22 Junho 2017 | 04h26

Evento fechado ocorre no mesmo dia da visita oficial do presidente Temer à capital norueguesa. 

 

OSLO – Enquanto o presidente Michel Temer tenta dar um ar de normalidade ao seu governo ao se reunir com autoridades norueguesas, empresários em Oslo nesta quinta-feira e até mesmo com a família real amanhã, não longe da capital escandinava uma outra reunião confidencial também atrai para a Noruega uma realidade bastante diferente do Brasil: a da Operação Lava Jato.

A partir de hoje, procuradores, chefes da polícia, juízes e especialista se reúnem para debater formas de cooperar em casos de dimensões internacionais.

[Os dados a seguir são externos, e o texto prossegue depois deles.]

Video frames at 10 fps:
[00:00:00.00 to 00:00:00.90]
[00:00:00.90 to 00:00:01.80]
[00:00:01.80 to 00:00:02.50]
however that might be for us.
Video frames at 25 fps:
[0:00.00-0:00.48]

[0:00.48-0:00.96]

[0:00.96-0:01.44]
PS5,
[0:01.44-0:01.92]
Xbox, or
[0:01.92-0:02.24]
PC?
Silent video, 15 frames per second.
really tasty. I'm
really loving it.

Organizado pelo Ministério Público da Noruega, o evento faz parte da “Rede de Caçadores de Corruptos”.

Do Brasil, a Procuradoria Geral da República enviou um de seus representantes que, na pequena cidade de Alesund, apresentará aos demais “caçadores” os avanços do combate à corrupção no Brasil e, acima de tudo, buscar formas de ganhar aliados para traçar a rota do dinheiro público. A Força Tarefa da Lava Jato também mandou representantes, além de promotores de São Paulo.

O Estado apurou que, de fato, a Lava Jato estará no centro dos debates, com diversos países interessados em saber o que o Brasil ainda tem para oferecer em termos de dados das empresas e o que precisa ainda quanto às informações de contas e suspeitos.

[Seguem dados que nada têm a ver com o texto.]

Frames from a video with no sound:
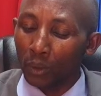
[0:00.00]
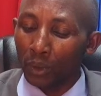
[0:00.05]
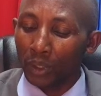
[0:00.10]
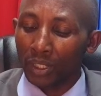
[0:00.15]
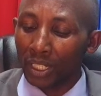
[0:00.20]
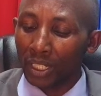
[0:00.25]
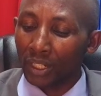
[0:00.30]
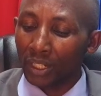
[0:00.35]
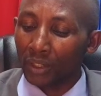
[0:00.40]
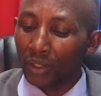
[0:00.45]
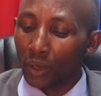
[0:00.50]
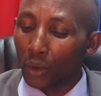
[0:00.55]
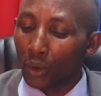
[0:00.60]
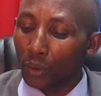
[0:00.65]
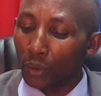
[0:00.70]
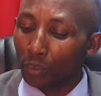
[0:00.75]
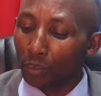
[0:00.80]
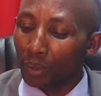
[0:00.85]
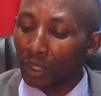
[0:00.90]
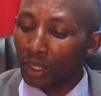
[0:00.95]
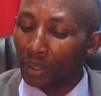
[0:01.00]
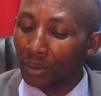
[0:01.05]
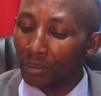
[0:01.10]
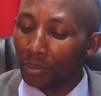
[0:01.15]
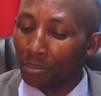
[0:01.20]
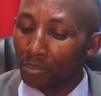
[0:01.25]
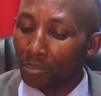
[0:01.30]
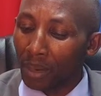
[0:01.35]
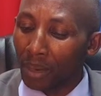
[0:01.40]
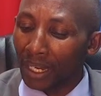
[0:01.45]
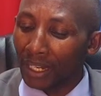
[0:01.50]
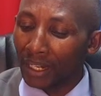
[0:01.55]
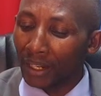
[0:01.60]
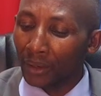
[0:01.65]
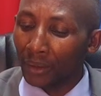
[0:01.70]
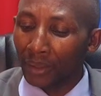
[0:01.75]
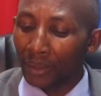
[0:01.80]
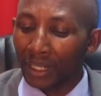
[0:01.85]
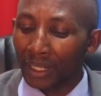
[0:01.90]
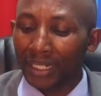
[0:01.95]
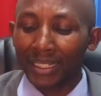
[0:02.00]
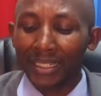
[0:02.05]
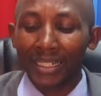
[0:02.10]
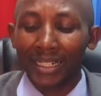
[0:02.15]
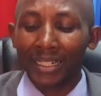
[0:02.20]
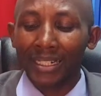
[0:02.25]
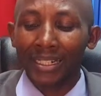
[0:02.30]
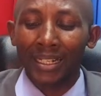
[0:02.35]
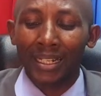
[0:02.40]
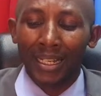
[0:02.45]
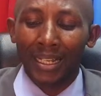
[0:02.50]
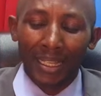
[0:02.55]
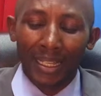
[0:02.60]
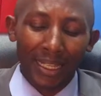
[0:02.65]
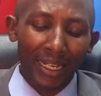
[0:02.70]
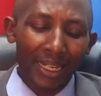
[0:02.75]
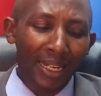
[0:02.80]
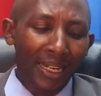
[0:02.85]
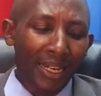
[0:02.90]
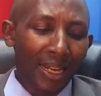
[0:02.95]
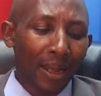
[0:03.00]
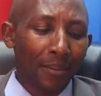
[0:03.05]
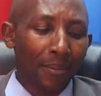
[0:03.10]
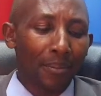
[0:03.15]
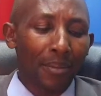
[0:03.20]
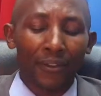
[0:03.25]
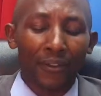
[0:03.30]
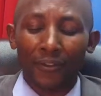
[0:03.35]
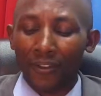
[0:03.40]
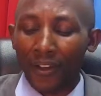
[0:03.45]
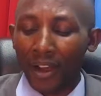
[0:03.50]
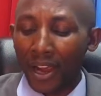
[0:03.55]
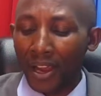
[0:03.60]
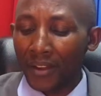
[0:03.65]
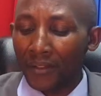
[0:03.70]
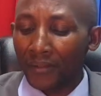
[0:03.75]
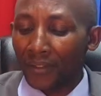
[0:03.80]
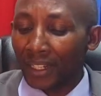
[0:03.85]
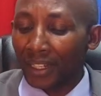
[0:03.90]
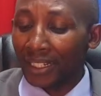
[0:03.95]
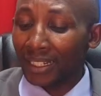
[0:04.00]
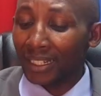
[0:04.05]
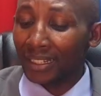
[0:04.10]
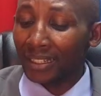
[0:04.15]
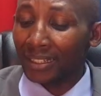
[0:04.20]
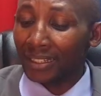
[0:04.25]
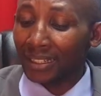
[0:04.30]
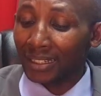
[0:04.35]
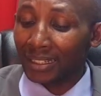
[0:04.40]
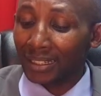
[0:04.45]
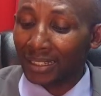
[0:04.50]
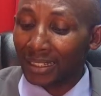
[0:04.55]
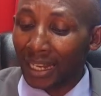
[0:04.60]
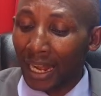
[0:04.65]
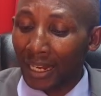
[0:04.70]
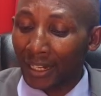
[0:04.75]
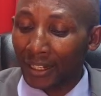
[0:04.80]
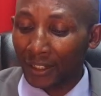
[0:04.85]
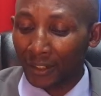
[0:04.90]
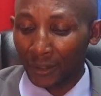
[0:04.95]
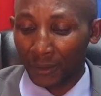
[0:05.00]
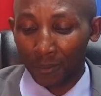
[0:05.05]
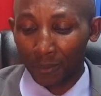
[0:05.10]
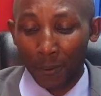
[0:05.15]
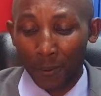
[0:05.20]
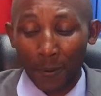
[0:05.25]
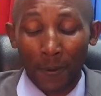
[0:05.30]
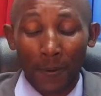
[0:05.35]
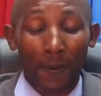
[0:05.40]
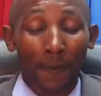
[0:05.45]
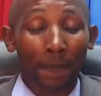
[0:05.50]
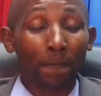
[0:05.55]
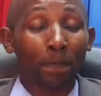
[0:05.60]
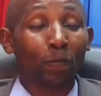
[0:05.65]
We say don't be money oriented. Then number 5 is start small.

O conteúdo das conversas é mantido em total sigilo. Mas serve para, num estágio posterior, facilitar o contato entre os procuradores quando o assunto for um novo suspeito.

A rede, que mantém em diversos países reuniões sigilosas, é composta por autoridades da Alemanha, Itália, Reino Unido, Espanha, Suíça, EUA, de países africanos, árabes e até a ONU. Na liderança da iniciativa ainda está a procuradora anticorrupção da Noruega, Marianne Djupesland.